▶ _TASK GOAL_:
Pull every line with "transcript" from the data below and copy it.

BEGIN SOURCE MATERIAL

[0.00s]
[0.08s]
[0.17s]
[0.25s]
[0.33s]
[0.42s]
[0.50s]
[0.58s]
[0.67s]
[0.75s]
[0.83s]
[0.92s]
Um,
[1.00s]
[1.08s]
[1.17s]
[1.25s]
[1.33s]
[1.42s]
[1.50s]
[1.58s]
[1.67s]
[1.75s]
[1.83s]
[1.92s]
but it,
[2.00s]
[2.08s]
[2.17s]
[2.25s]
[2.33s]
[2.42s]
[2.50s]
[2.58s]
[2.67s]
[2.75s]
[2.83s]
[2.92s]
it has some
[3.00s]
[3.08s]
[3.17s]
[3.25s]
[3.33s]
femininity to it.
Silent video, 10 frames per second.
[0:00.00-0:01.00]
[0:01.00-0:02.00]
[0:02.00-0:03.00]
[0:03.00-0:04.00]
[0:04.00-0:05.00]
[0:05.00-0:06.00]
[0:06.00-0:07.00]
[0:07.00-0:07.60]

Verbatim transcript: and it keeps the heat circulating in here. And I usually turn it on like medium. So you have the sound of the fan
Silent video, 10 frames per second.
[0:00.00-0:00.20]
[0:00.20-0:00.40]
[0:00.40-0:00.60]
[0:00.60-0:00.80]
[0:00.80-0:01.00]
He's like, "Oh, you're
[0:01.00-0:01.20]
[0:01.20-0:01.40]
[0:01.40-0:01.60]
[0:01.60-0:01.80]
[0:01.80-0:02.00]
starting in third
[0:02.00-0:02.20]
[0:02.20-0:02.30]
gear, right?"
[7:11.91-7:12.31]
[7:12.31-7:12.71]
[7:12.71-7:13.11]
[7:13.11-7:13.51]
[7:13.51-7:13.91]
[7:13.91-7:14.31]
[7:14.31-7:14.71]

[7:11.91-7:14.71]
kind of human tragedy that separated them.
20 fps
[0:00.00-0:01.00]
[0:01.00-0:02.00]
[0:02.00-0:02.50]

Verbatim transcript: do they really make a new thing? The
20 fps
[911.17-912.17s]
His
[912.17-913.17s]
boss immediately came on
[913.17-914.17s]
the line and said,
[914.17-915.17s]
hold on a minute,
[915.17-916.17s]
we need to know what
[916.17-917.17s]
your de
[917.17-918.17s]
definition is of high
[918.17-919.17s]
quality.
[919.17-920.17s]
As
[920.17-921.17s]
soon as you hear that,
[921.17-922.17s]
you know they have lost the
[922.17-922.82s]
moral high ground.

END SOURCE MATERIAL

▶ _TASK OUTPUT_:
Verbatim transcript: and it keeps the heat circulating in here. And I usually turn it on like medium. So you have the sound of the fan
Verbatim transcript: do they really make a new thing? The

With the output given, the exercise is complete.